Both because of the holidays, and because I didn't realize the consequences of the leak right away, the encryption key stayed accessible in theory for about a month.
The risks to survey respondents are two-fold:
- Someone could use the dataset to generate an email list used for spamming purposes.
- Someone could link personal data (salary, etc.) to the email address you used.
The "good" news is that the repo the key was committed to is very low traffic and had no forks, watchers, or stars, making it less likely that ill-intentioned people randomly stumbled on the encryption key.
Moreover, even with the key in hand an attacker would've had to then figure out where the key was being used (which happens in a separate repo); what it was being used for; and where the relevant encrypted emails were made available; none of which is obvious unless one is already familiar with the project.
So while I don't have any way to tell with certainty if anybody actually went through the process of decrypting the encrypted emails and correlating responses with them, I personally think the probability of this happening is fairly low. But I apologize for not being able to give you more certainty.
I've taken the following steps:
- Stop using the leaked encryption key.
- Make the repo private so that the encryption key is not accessible anymore.
- Take down the public datasets containing the encrypted emails until I can re-upload versions without them.

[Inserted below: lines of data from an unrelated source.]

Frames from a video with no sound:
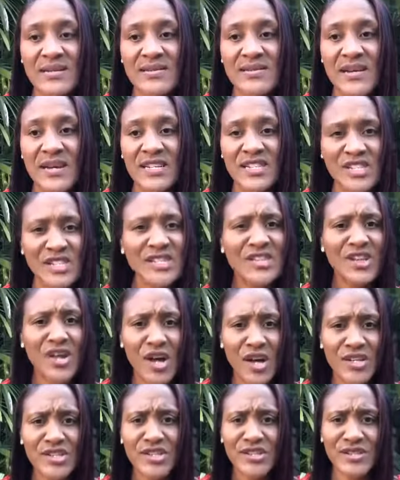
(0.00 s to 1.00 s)
a
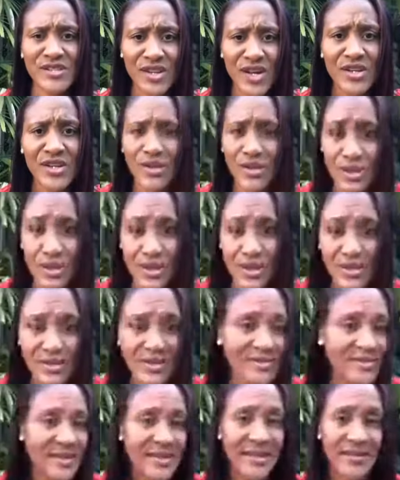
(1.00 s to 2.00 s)
lot going
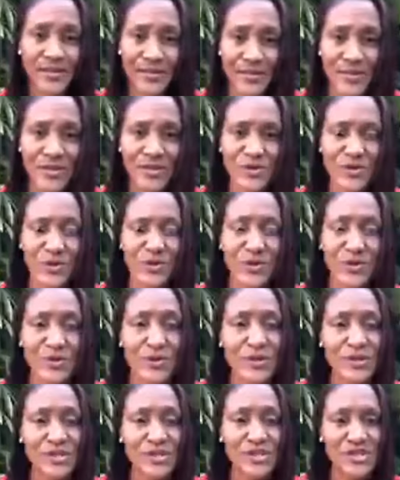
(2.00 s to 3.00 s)
on, like most people,
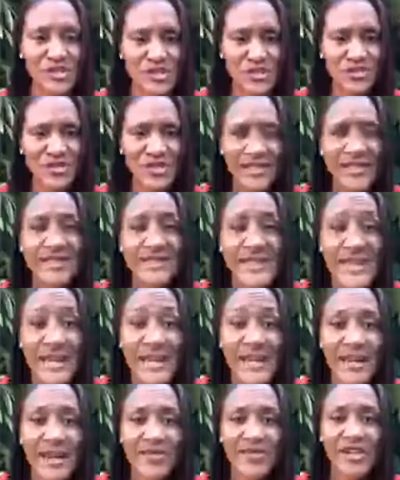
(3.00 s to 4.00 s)
but she really
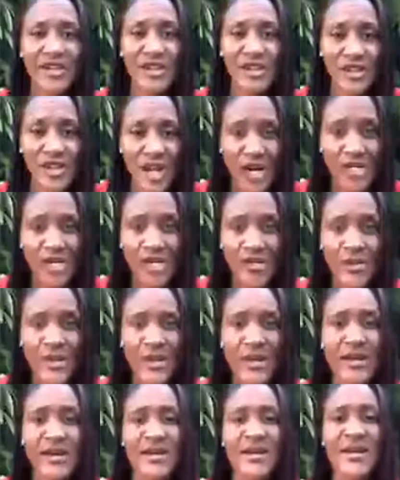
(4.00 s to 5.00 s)
did have a lot going
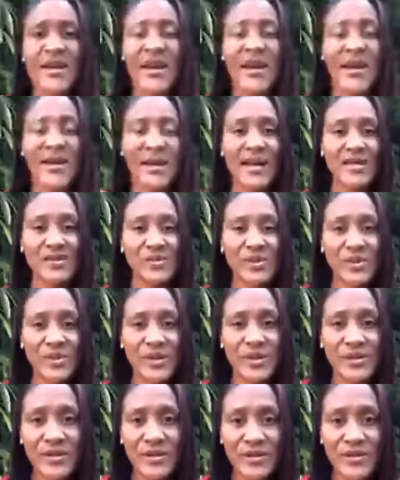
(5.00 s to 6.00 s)
on. And as we were
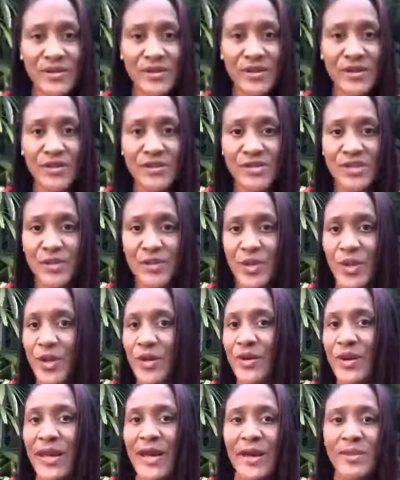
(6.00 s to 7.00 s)
going through the coaching
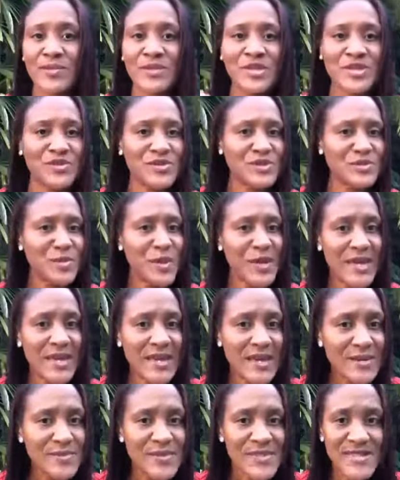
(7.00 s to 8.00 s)
program, she was
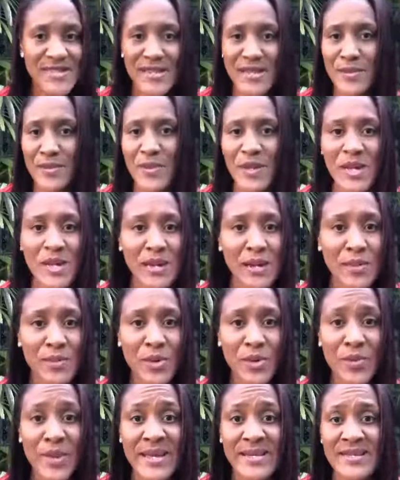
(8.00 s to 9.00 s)
picking up steam, picking up
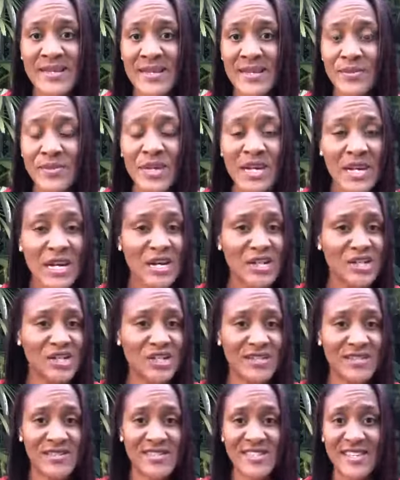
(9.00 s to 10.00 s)
momentum. She
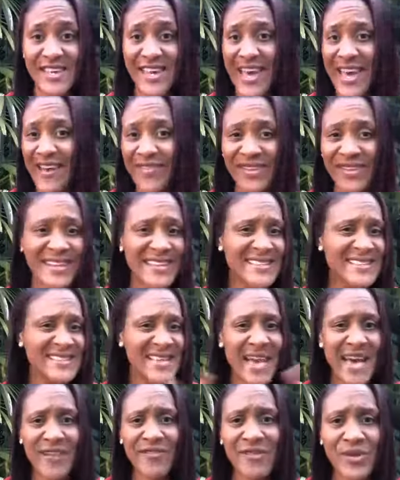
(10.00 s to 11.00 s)
could see evidence
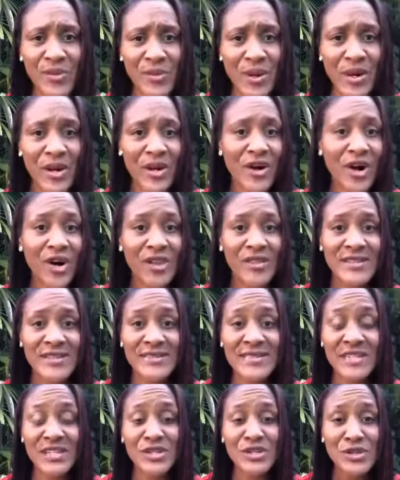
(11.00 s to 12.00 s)
everywhere. All
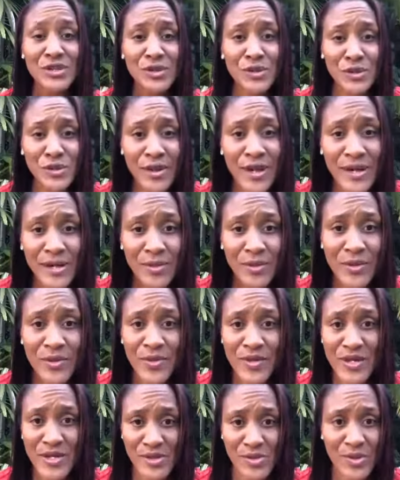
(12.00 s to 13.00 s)
these incredible
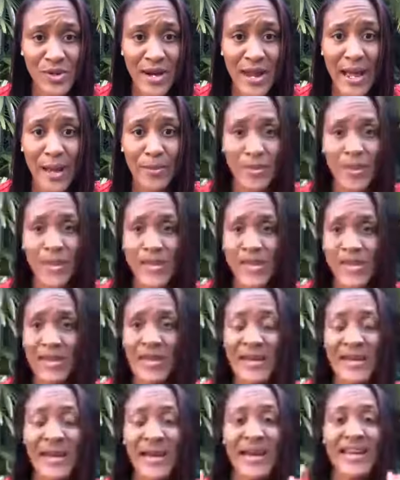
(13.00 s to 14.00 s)
things were happening.
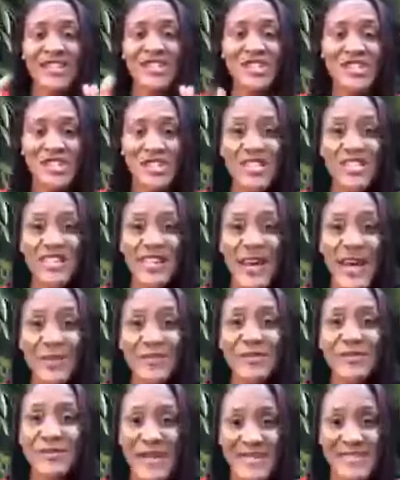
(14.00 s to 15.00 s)
And she
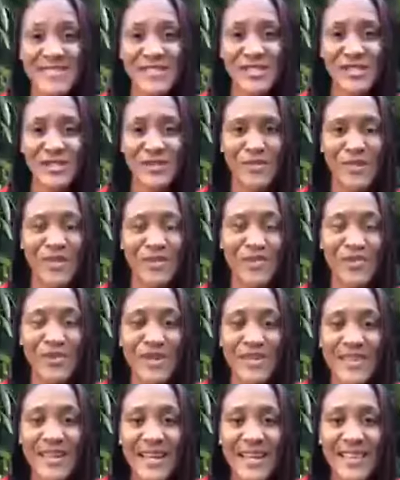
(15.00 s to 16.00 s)
kept messaging me. The
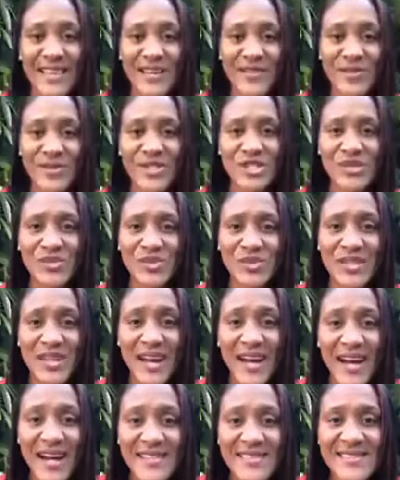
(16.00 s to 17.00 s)
one thing I loved was she was
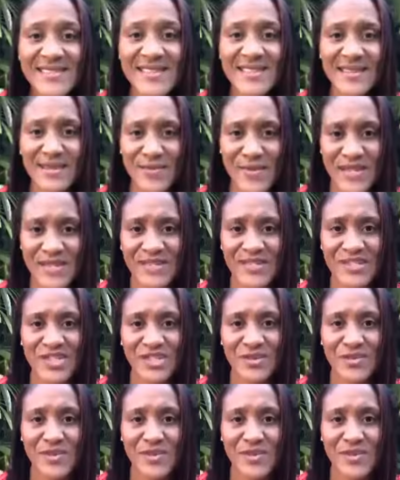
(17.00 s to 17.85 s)
constantly messaging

Note: if you happen to have a copy of the datasets or are hosting a mirror, please get in touch or delete your copies if you can!

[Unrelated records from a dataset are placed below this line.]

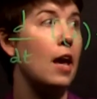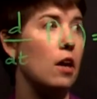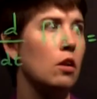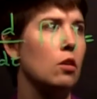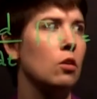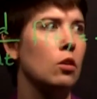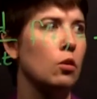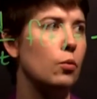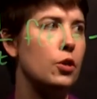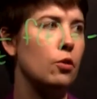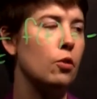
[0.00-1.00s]
a,
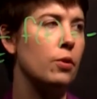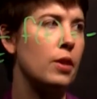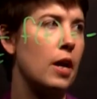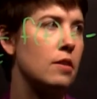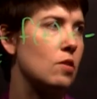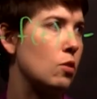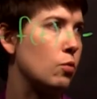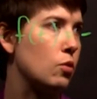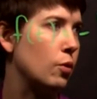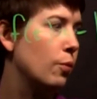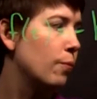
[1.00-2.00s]
we don't know what that is equal
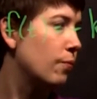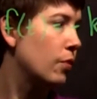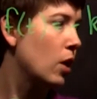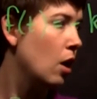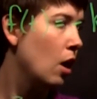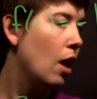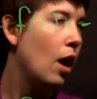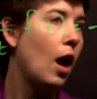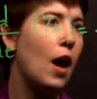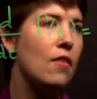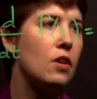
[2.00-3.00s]
to,
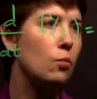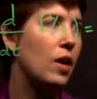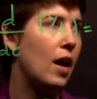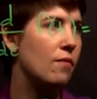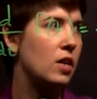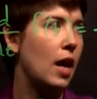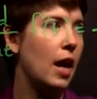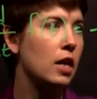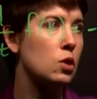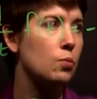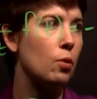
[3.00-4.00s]
and then we have an
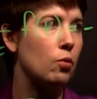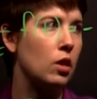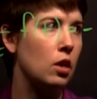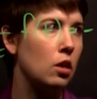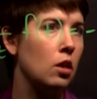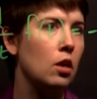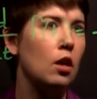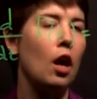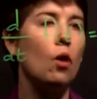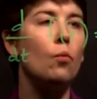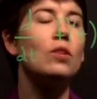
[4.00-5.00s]
exponent,
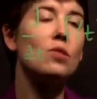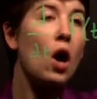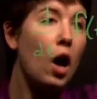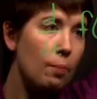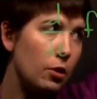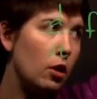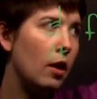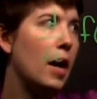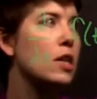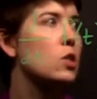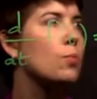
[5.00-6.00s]
and what's up in our
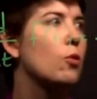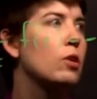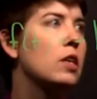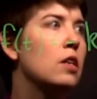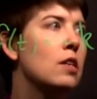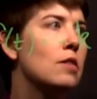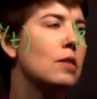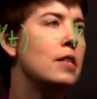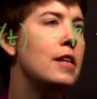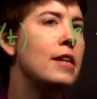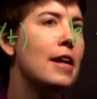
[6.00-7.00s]
exponent is
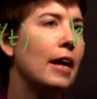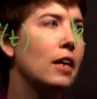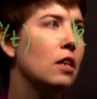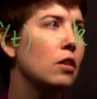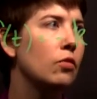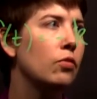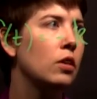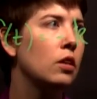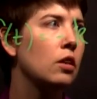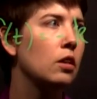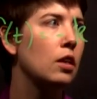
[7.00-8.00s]
negative
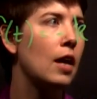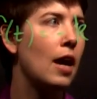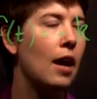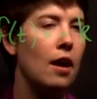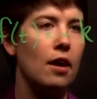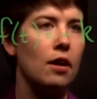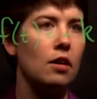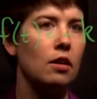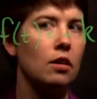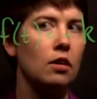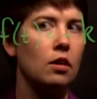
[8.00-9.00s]
k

In the future, I will also focus on making it possible to complete the survey without having to provide an email, which is something that survey respondents have often asked for.

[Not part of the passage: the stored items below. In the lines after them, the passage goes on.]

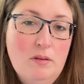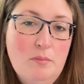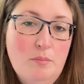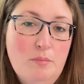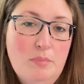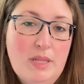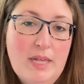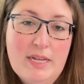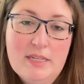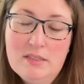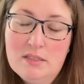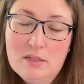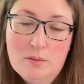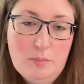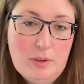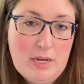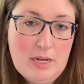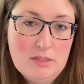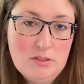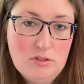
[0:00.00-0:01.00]
Plastic
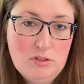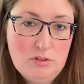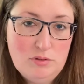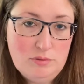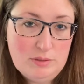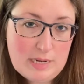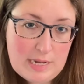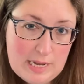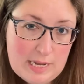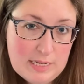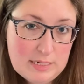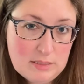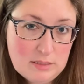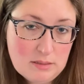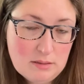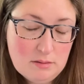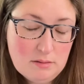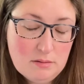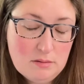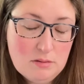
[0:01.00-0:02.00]
pots do not.
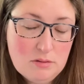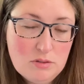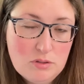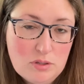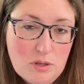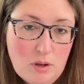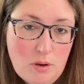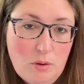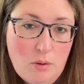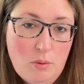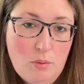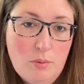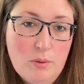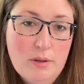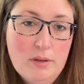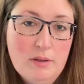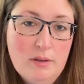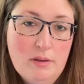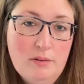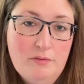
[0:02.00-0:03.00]
So
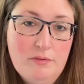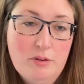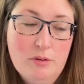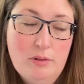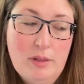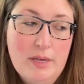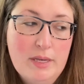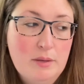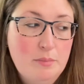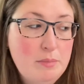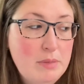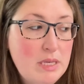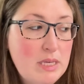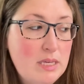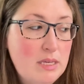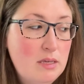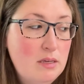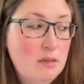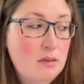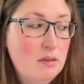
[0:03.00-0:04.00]
if you're like
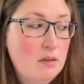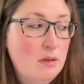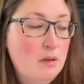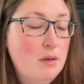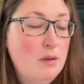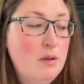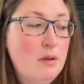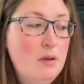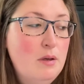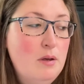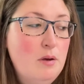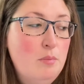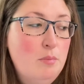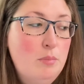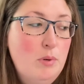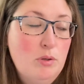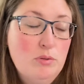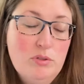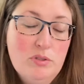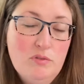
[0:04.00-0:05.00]
me,
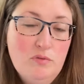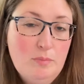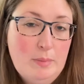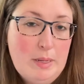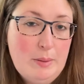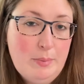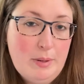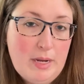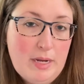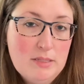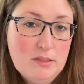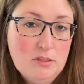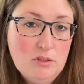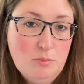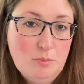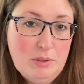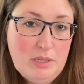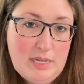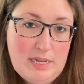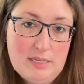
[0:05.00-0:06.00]
most of my pots are
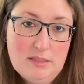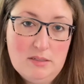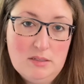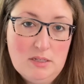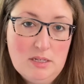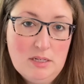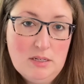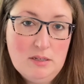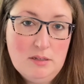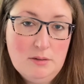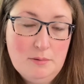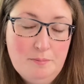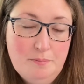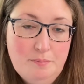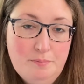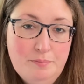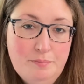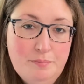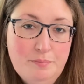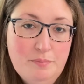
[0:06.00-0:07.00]
plastic.
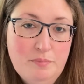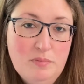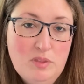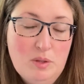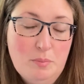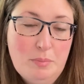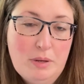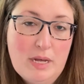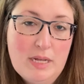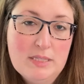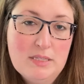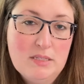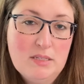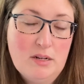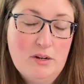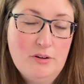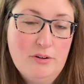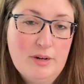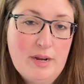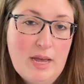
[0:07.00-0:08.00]
The pots that
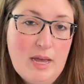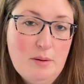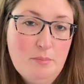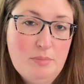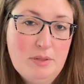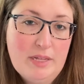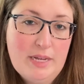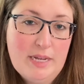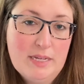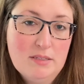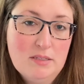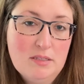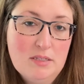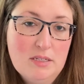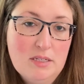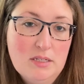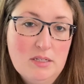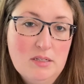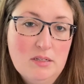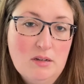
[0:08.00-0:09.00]
are not
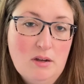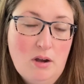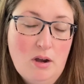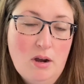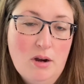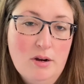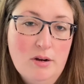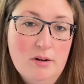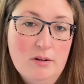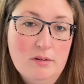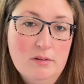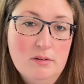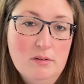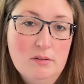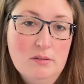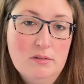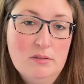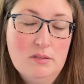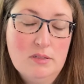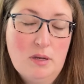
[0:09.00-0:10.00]
plastic are
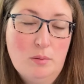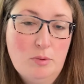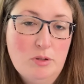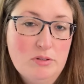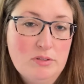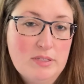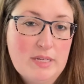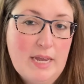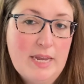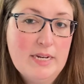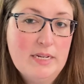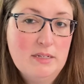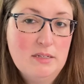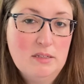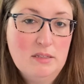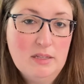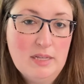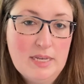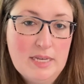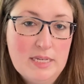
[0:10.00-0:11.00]
double-sided
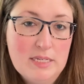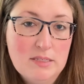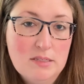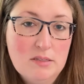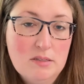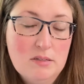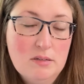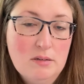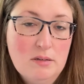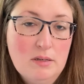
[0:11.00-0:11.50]
glazed.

Ironically enough, the leak happened in the process of migrating the survey app to a newer, more robust codebase in order to make it easier to change the way accounts work.
The surveys are an open-source project, created in the open by a mostly-volunteer group of contributors from around the world. And while this can sometimes make it tougher to properly coordinate and avoid situations like this one, I also think being community-driven is one of the project's major strengths.
So while it's totally understandable if a leak like this one makes you question sharing any data with us in the future, I hope you'll be able to give the project another chance.
And if you're not fully comfortable sharing personal information just yet, here's a reminder that you can always skip any question in any survey. Another thing that might put you more at ease might be to use an email alias that can't easily be tied back to you.
I deeply apologize again, and if you have any questions about this whole thing, just leave a comment here and I'll do my best to answer.